§ PROBLEM TO WORK ON: Word for word, write out all the entries below, omitting every picture.

[Collected data entries]
----
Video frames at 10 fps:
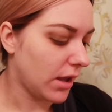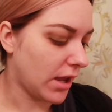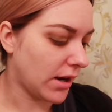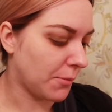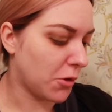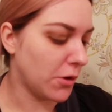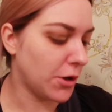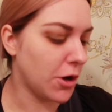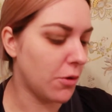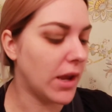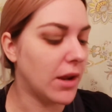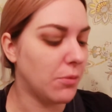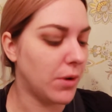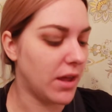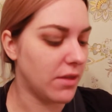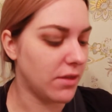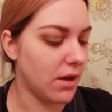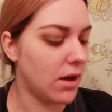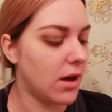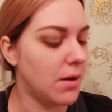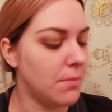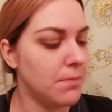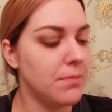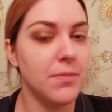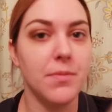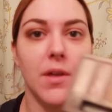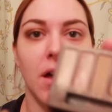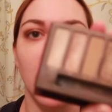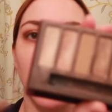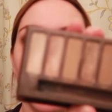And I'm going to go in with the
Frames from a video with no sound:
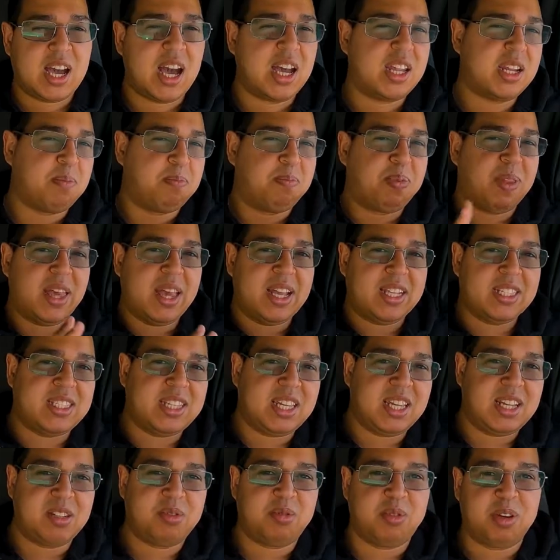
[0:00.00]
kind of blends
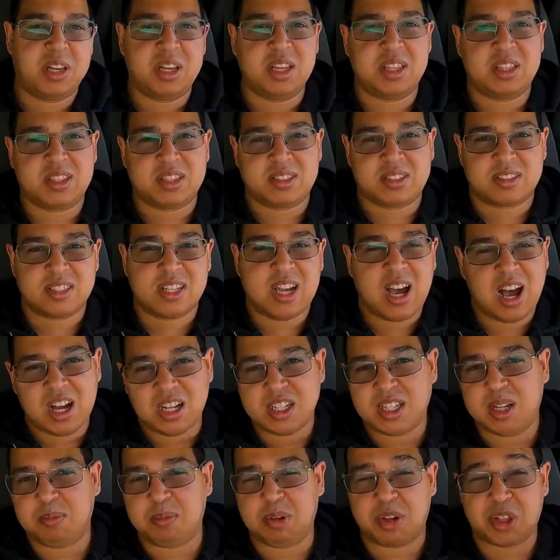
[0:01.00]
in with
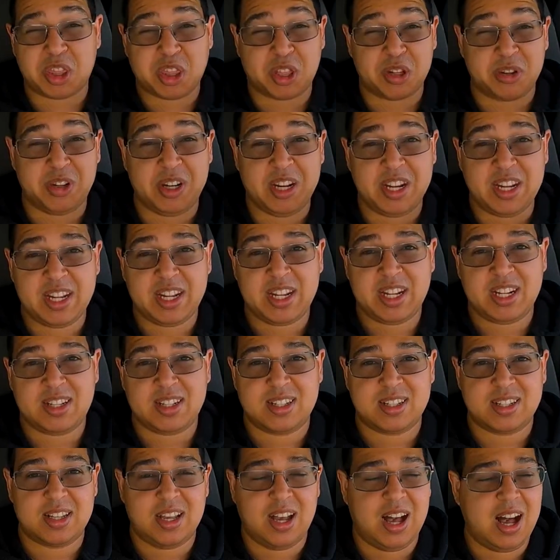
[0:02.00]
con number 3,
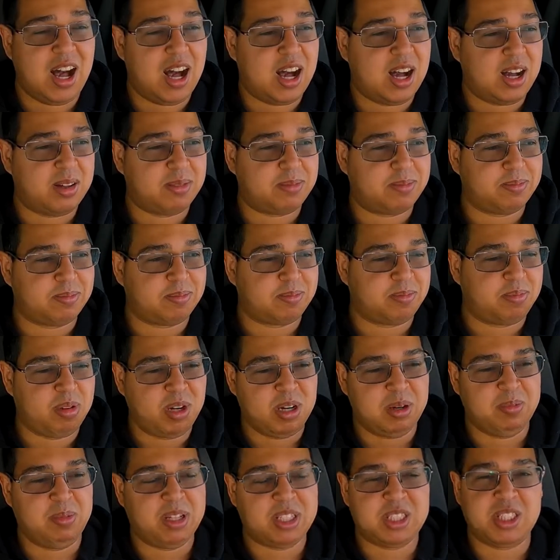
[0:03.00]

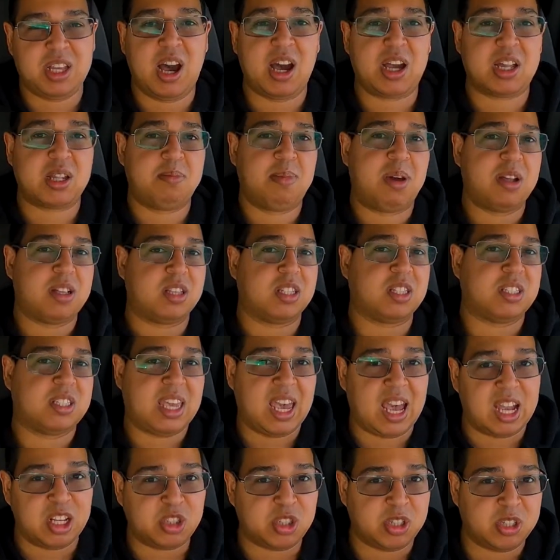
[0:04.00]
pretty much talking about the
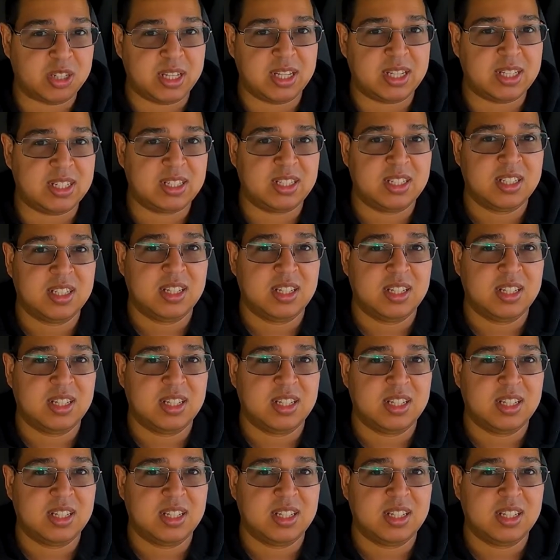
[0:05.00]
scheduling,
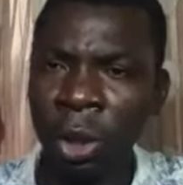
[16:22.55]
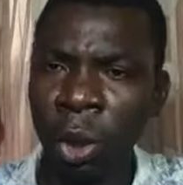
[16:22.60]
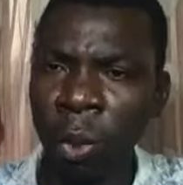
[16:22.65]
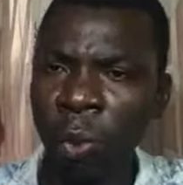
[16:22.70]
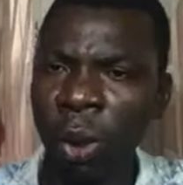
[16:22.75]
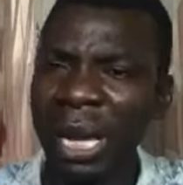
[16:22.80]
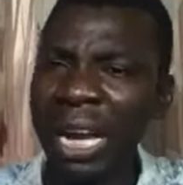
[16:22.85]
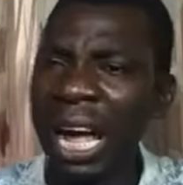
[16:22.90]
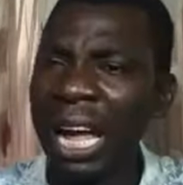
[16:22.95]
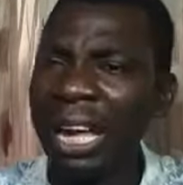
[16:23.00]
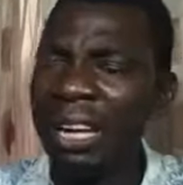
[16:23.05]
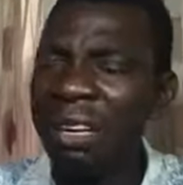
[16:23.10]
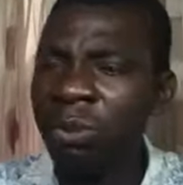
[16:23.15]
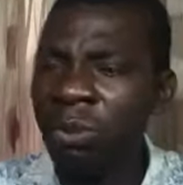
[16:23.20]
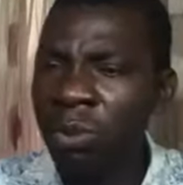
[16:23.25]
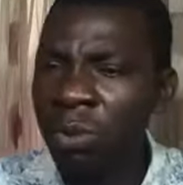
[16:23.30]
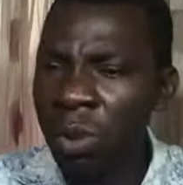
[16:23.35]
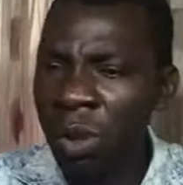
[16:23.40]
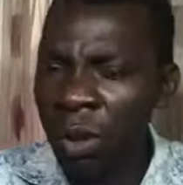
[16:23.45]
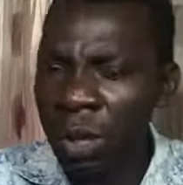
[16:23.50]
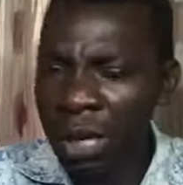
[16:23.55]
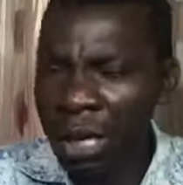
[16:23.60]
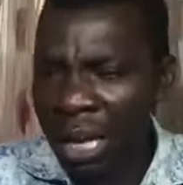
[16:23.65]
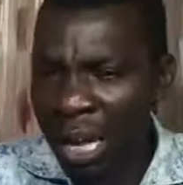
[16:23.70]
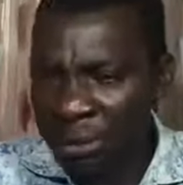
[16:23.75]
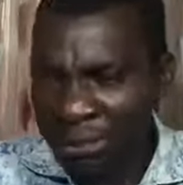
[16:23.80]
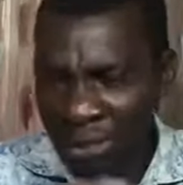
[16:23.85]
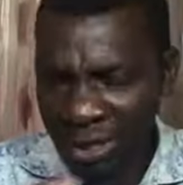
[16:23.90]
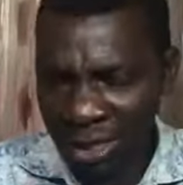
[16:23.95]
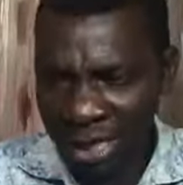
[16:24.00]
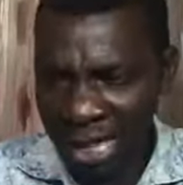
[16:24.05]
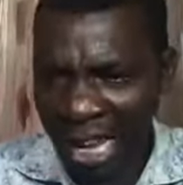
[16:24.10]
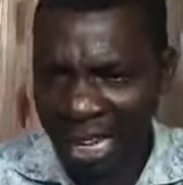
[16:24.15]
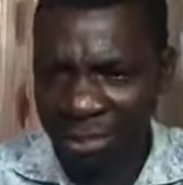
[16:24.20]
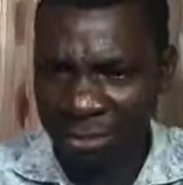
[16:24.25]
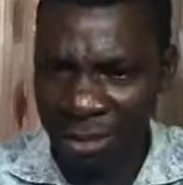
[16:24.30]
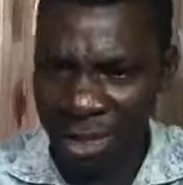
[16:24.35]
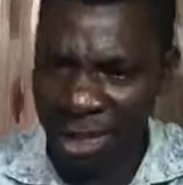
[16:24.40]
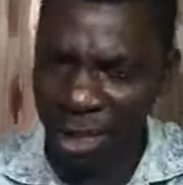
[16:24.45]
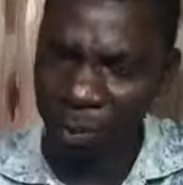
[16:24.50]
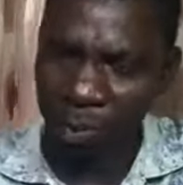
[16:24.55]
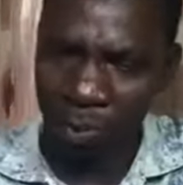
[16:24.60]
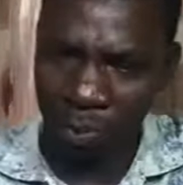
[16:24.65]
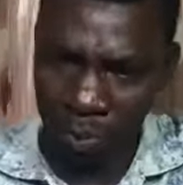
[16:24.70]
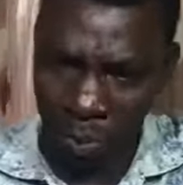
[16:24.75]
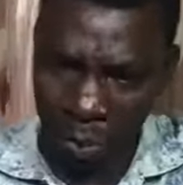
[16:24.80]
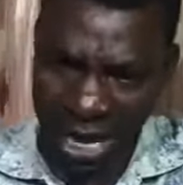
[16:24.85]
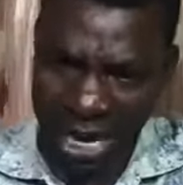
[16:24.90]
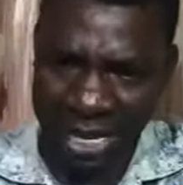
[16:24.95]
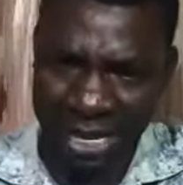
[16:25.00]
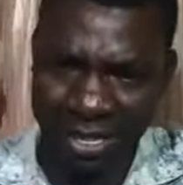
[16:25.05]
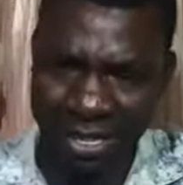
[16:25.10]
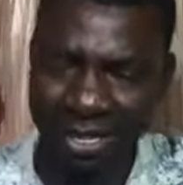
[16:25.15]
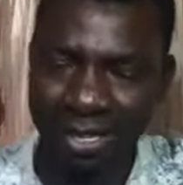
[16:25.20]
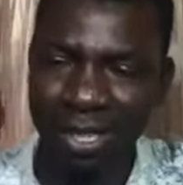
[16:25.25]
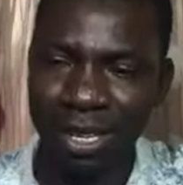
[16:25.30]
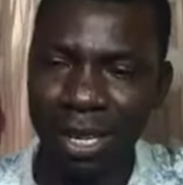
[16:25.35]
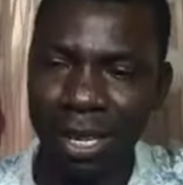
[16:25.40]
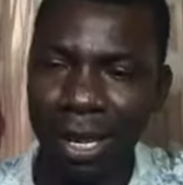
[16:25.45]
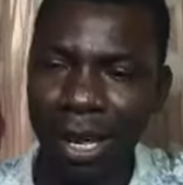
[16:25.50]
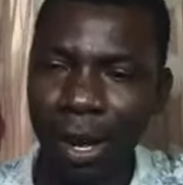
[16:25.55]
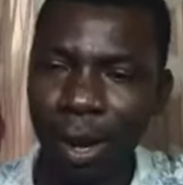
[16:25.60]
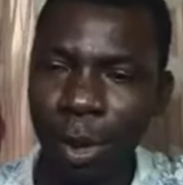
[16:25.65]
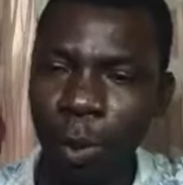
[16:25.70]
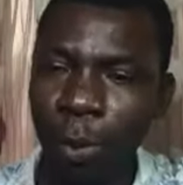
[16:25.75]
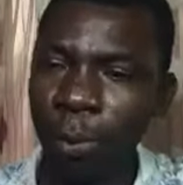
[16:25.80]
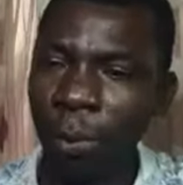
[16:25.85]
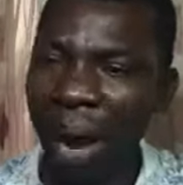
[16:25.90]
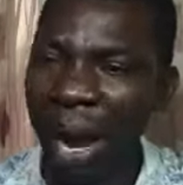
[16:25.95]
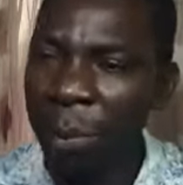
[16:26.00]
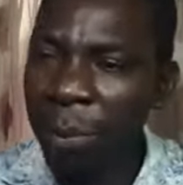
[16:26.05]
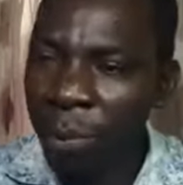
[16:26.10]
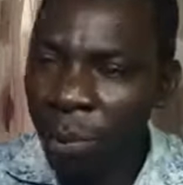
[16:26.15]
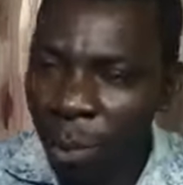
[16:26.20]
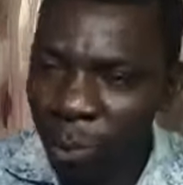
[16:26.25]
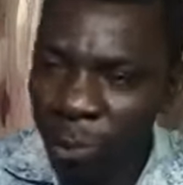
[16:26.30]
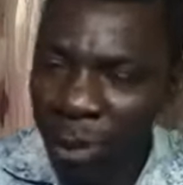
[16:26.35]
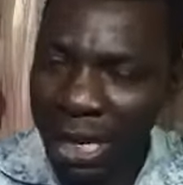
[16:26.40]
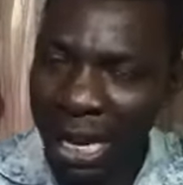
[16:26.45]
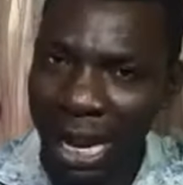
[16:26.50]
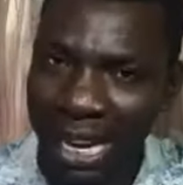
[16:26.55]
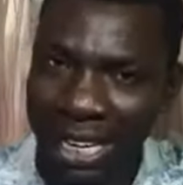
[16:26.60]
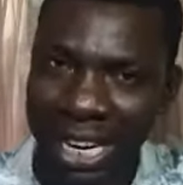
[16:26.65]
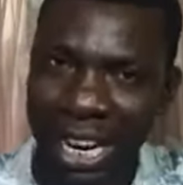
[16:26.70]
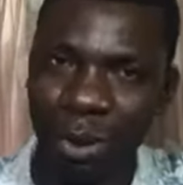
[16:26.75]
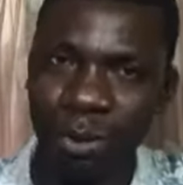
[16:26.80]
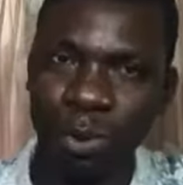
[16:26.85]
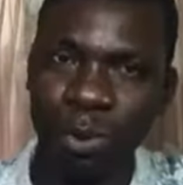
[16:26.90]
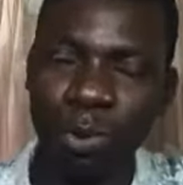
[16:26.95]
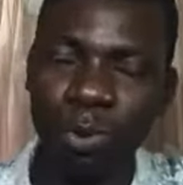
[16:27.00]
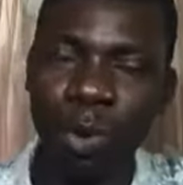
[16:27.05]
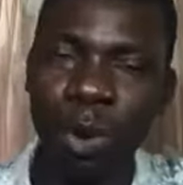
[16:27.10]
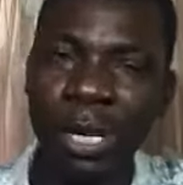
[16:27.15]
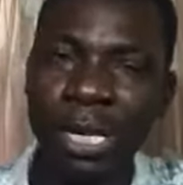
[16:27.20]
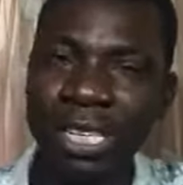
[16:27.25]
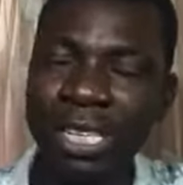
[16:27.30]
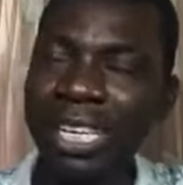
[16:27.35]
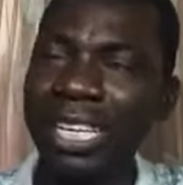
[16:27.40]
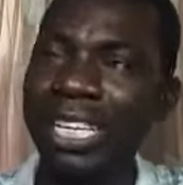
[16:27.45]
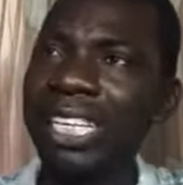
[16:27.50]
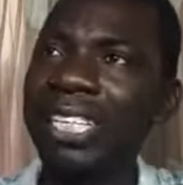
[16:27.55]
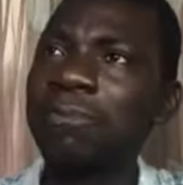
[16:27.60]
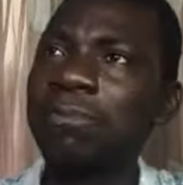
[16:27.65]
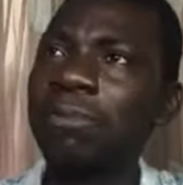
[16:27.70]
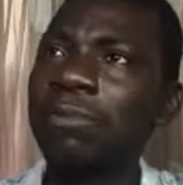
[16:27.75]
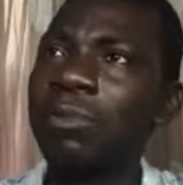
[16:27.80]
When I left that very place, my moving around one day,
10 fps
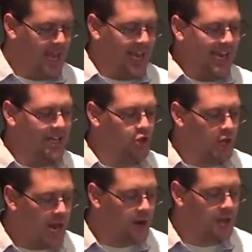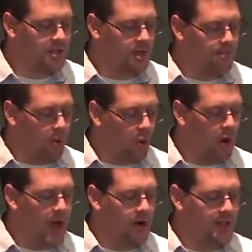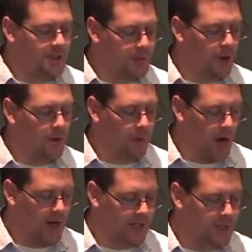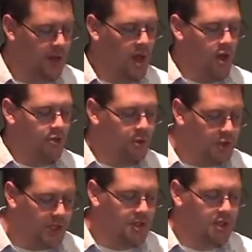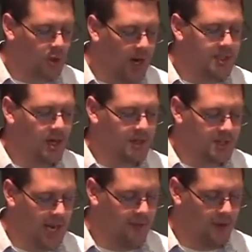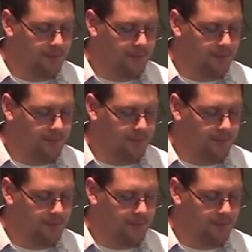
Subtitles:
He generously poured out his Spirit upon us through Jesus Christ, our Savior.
----
§ TASK RESULT:
Video frames at 10 fps:
And I'm going to go in with the
Frames from a video with no sound:
[0:00.00]
kind of blends
[0:01.00]
in with
[0:02.00]
con number 3,
[0:03.00]

[0:04.00]
pretty much talking about the
[0:05.00]
scheduling,
[16:22.55]
[16:22.60]
[16:22.65]
[16:22.70]
[16:22.75]
[16:22.80]
[16:22.85]
[16:22.90]
[16:22.95]
[16:23.00]
[16:23.05]
[16:23.10]
[16:23.15]
[16:23.20]
[16:23.25]
[16:23.30]
[16:23.35]
[16:23.40]
[16:23.45]
[16:23.50]
[16:23.55]
[16:23.60]
[16:23.65]
[16:23.70]
[16:23.75]
[16:23.80]
[16:23.85]
[16:23.90]
[16:23.95]
[16:24.00]
[16:24.05]
[16:24.10]
[16:24.15]
[16:24.20]
[16:24.25]
[16:24.30]
[16:24.35]
[16:24.40]
[16:24.45]
[16:24.50]
[16:24.55]
[16:24.60]
[16:24.65]
[16:24.70]
[16:24.75]
[16:24.80]
[16:24.85]
[16:24.90]
[16:24.95]
[16:25.00]
[16:25.05]
[16:25.10]
[16:25.15]
[16:25.20]
[16:25.25]
[16:25.30]
[16:25.35]
[16:25.40]
[16:25.45]
[16:25.50]
[16:25.55]
[16:25.60]
[16:25.65]
[16:25.70]
[16:25.75]
[16:25.80]
[16:25.85]
[16:25.90]
[16:25.95]
[16:26.00]
[16:26.05]
[16:26.10]
[16:26.15]
[16:26.20]
[16:26.25]
[16:26.30]
[16:26.35]
[16:26.40]
[16:26.45]
[16:26.50]
[16:26.55]
[16:26.60]
[16:26.65]
[16:26.70]
[16:26.75]
[16:26.80]
[16:26.85]
[16:26.90]
[16:26.95]
[16:27.00]
[16:27.05]
[16:27.10]
[16:27.15]
[16:27.20]
[16:27.25]
[16:27.30]
[16:27.35]
[16:27.40]
[16:27.45]
[16:27.50]
[16:27.55]
[16:27.60]
[16:27.65]
[16:27.70]
[16:27.75]
[16:27.80]
When I left that very place, my moving around one day,
10 fps
Subtitles:
He generously poured out his Spirit upon us through Jesus Christ, our Savior.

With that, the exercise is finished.